Deals
Deals – transactions outside the ordinary course of business – are risky for companies for three reasons: first, many executives have limited deal experience; second, deals generate substantial costs in terms of out-of-pocket expenses and opportunity costs; and third, the future effects of deals are unknowable even if they can be predictable. The goal of the board is to help the company transform risk into uncertainty.
Mergers & Acquisitions
Many companies find that purely organic growth isn’t suitable for many reasons, such as insufficient rate of growth, and elect to grow through merging with or acquiring another business. In other circumstances, companies choose these activities to gain desired employees, to acquire customers, to obtain new products, services, or technologies, to consolidate supply in an industry, or to improve their financial condition and results of operations.
Similarly, companies sometimes find themselves on the receiving end of an offer, which can result in the appointment of a special committee.
Mergers and acquisitions, as well as other types of business combinations, are a standard agenda item for active boards. Boards regularly determine whether a company’s strategy should include a transaction, review target details, approve offers, negotiate terms, approve final agreements, authorize soliciting necessary approvals, and authorize the transaction and its various elements. Target boards are on the other side of each of these for their company.
Most companies will experience 0 or 1 such transactions in their lifetime. If a board is to have independent oversight, rather than merely following the advice of an investment banker with a skewed set of incentives, then directors must have access to an experienced colleague to help frame the incoming information, facilitate information requests, and help ensure that all of the directors and officers follow a process that will help them obtain the information they need to make a well-founded decision – process plus informed decision is the touchstone of fiduciary duty compliance.In a small company, an independent director can help reduce the effect of inevitable conflicts of interest when the CEO is the largest holder.
Financing
Companies are much more likely to engage in other non-M&A transactions: equity and debt financing.
The question I use when interviewing CFO candidates is a simple one: should the company raise money?

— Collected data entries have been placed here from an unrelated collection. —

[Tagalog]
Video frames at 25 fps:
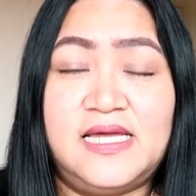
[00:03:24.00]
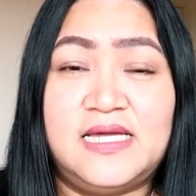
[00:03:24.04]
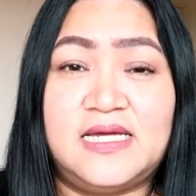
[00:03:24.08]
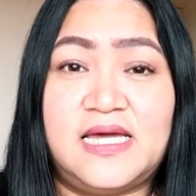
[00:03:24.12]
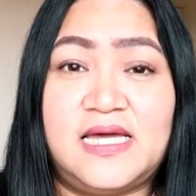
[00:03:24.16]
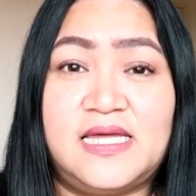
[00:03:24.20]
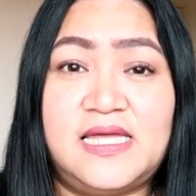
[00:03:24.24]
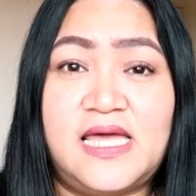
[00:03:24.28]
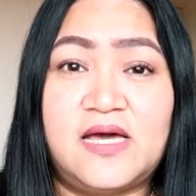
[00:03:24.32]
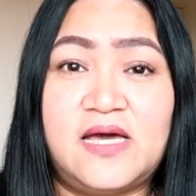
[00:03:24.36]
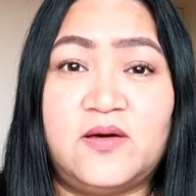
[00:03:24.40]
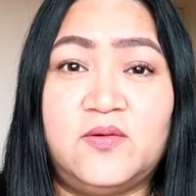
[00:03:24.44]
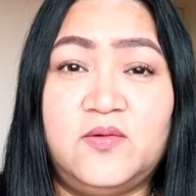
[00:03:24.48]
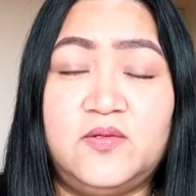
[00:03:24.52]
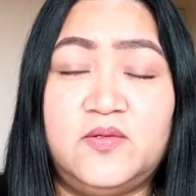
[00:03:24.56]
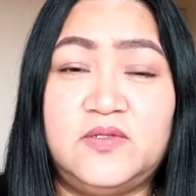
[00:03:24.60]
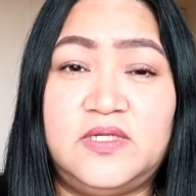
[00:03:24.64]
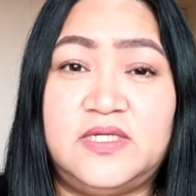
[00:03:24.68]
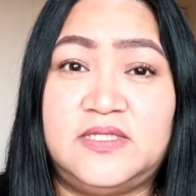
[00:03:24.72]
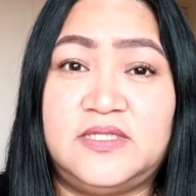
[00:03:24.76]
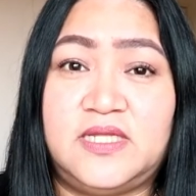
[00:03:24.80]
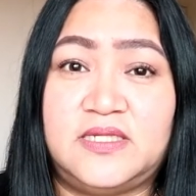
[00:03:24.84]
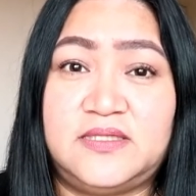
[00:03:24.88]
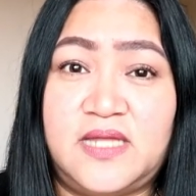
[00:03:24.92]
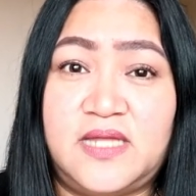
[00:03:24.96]
Kaya kung
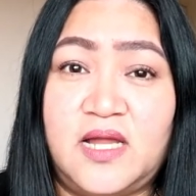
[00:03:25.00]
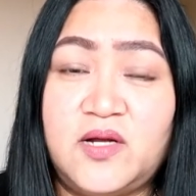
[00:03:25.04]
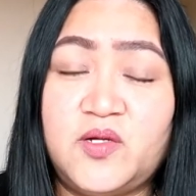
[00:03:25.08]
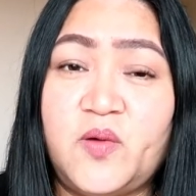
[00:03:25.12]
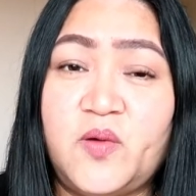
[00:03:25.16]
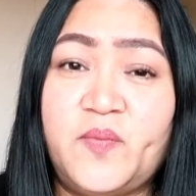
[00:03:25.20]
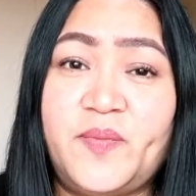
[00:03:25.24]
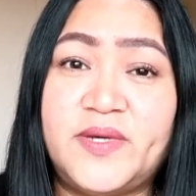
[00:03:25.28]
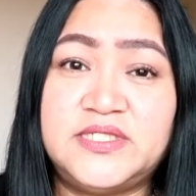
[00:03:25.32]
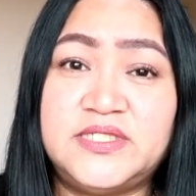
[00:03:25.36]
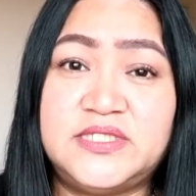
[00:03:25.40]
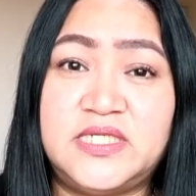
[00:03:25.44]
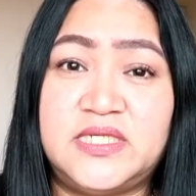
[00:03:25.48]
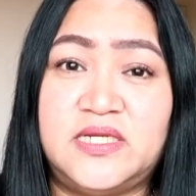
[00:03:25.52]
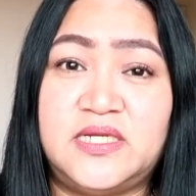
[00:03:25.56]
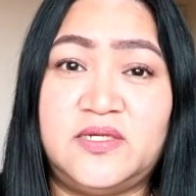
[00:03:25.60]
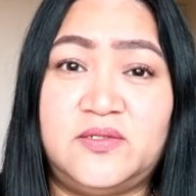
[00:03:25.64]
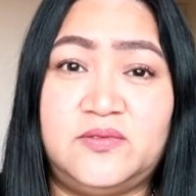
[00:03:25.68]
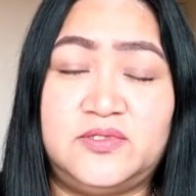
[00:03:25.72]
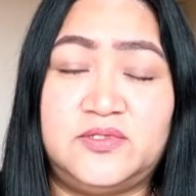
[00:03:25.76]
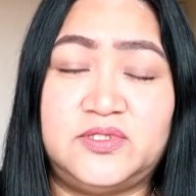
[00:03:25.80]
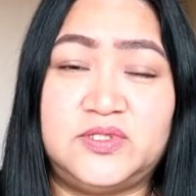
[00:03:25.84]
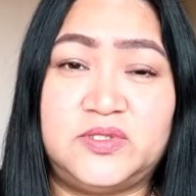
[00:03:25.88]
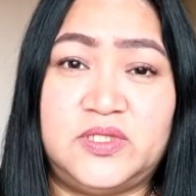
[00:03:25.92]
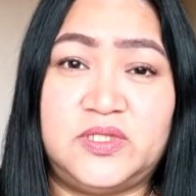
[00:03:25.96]
i-dark ko pa siya
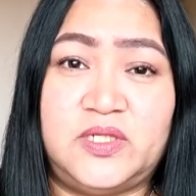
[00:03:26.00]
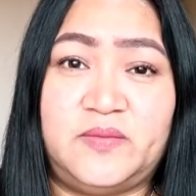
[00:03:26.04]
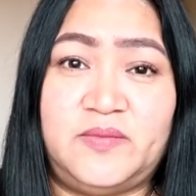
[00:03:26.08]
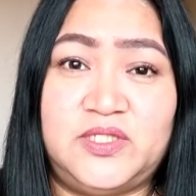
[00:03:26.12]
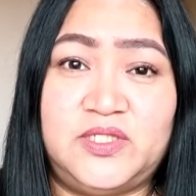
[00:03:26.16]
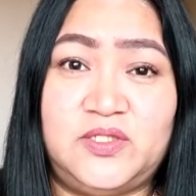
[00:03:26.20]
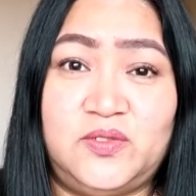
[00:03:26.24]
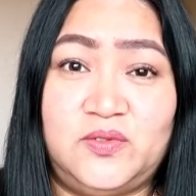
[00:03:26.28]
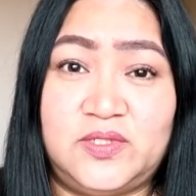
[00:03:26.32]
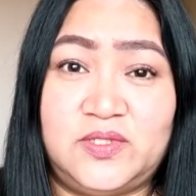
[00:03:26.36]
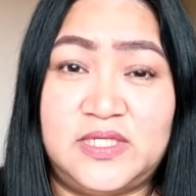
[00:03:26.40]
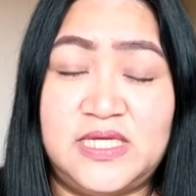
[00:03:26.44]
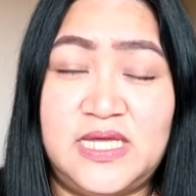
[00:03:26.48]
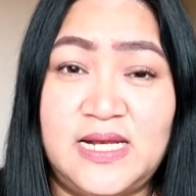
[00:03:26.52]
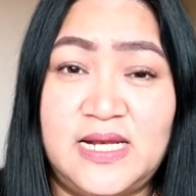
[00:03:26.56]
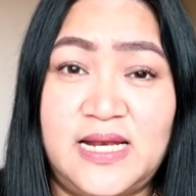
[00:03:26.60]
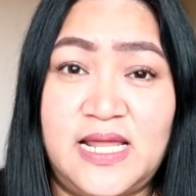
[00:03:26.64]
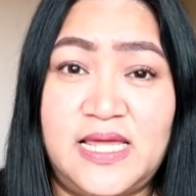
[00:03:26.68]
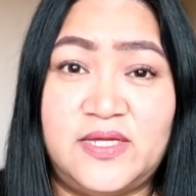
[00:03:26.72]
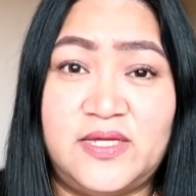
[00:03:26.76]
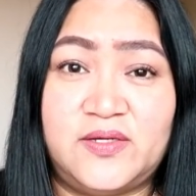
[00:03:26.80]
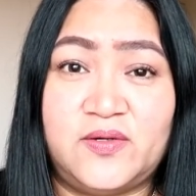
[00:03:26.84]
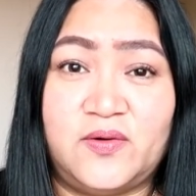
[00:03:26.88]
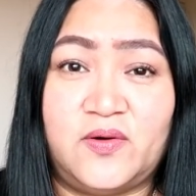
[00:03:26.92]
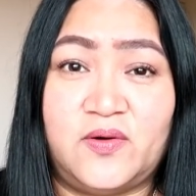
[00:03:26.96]
ng husto naman yung
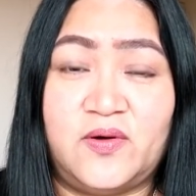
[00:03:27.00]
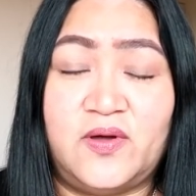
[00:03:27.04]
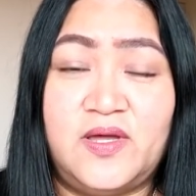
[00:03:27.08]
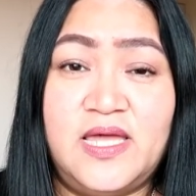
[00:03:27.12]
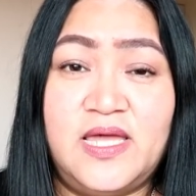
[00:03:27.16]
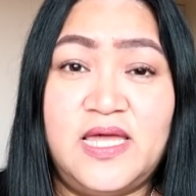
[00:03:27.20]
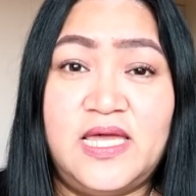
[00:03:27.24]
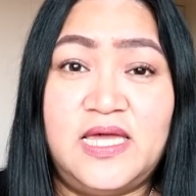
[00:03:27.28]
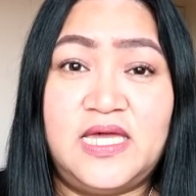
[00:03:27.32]
kilay ko,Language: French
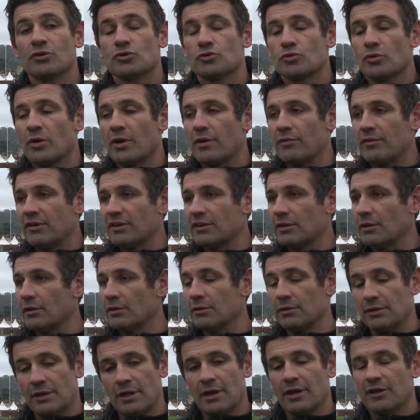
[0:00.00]
un joueur à 20 ans,
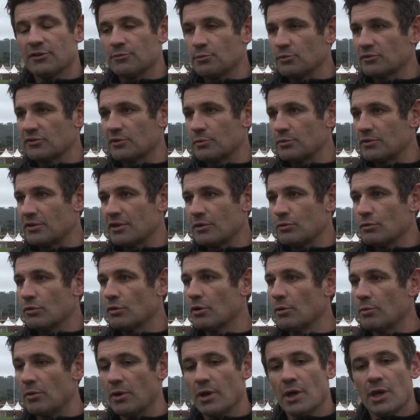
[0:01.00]
il a la responsabilité du
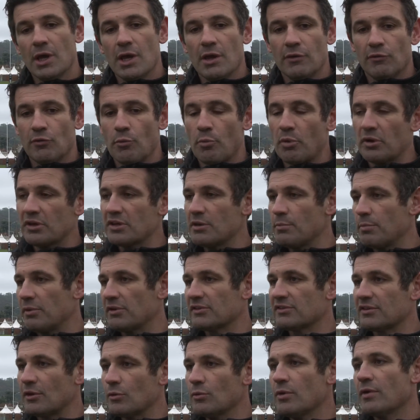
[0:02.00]
club. Il ne faut pas qu'il
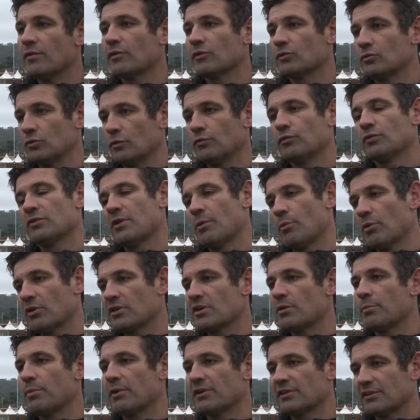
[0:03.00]
pense à lui avant tout. Il faut d'abord
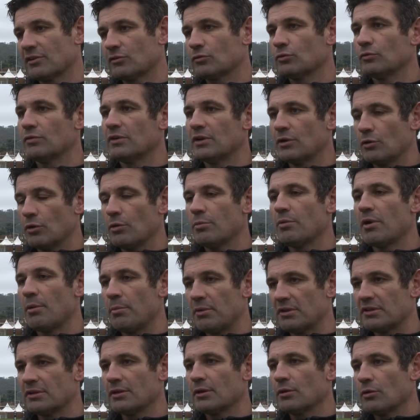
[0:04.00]
qu'il pense à sauver le club et à
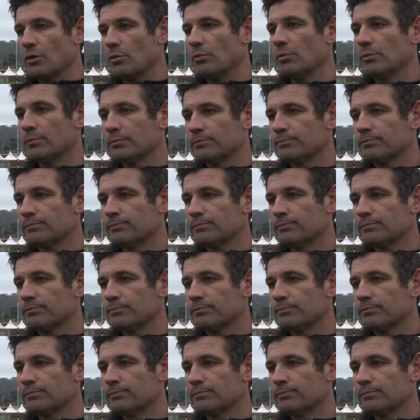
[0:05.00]
maintenir le club.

The unsophisticated or inexperienced start to focus on the specifics of the company; those with a deep understanding of corporate finance have a clear answer to that question that is focused on the process like a flowchart and the types of information needed at each step in the workflow. They understand the purpose of raising capital, the pros and cons of different financing structures, the way that each financing structure affects the operation of the business in the short term and the long term, and the effects – known and desired – of the financing on the free cash flows of the company.
I know these structures almost too well to write about them. I can’t count the number of equity and debt financings I’ve negotiated and executed for companies. I’ve seen at least 20-50 of each go sideways, which is where the board needs prescience to avoid the unfavorable outcome or at least have a pre-determined backup plan to deal with that situation. As an independent director, I have a particular ability to help the entire board and management balance the pros and cons of any financing course of action, which is the one part of the decision that is not negotiable: the board has to go through a reasonable decision-making process to avoid liability.
As a side note, some small percentage of companies will consider transactions involving investing (equity and debt) in other businesses. Not only does this activity need to make financial sense for the investing business, but it also needs to make strategic or tactical sense. In other words, unless you’re an investment fund, there had better be something on the table that improves your primary business. Otherwise, the board has to be concerned about dilution of effort. After all, the company has a business model that takes investor money, invests it in operations (reflected on the income statement) and assets (reflected on the balance sheet), to generate free cash flow (as reflected on the statement of cash flows). So any investment made solely for the sake of investment would seem to be outside the company’s mission and its fundamental business model. These kinds of unusual influences have consequences, and I’ve never seen them come out good.
Special Committees
“Special committee” is a term of art used to describe a subcommittee of the board of directors that is used to negotiate with a buyer. Consisting of independent directors, the technical reason that companies choose to use a special committee instead of the full board is that the conflicts of interest involved in the proposed deal would require the company to prove the “entire fairness” of the transaction in court rather than being able to rely on the business judgment rule. These terms come from Delaware, where most of the nation’s largest corporations are formed, and so its law applies to these kinds of major governance issues.
What does the special committee do? And how does it really function? The special committee typically hires its own lawyers to negotiate with the buyer (the company’s counsel typically suffers from similar conflicts as the other board members – close connections with the CEO or major shareholders on the board). They seek to achieve the best deal for the company and are supposed to be immune to the kinds of problems that challengers to a deal often raise: “the CEO was afraid to negotiate harder because she wanted a bigger salary in the new company” or “that director was more focused on reaching a capped payout of his stock and didn’t push for more money that would have gone to other shareholders.”
Most companies approve special compensation for the committee because the volume of work increases rapidly between calls, meetings with the company’s advisors, and negotiations with the proposed buyer.
The problem that some companies face is that their so-called independent directors might not have any deal experience either, and so they’re forced to negotiate through the bankers or lawyers just like the full board; without a lead director for the committee who understands the process and can really participate, some companies won’t get as much value from the special committee has they hope. This is another area where the goal of a defensible process is paramount because measuring the outcome can be difficult without the hindsight of a post-deal challenge.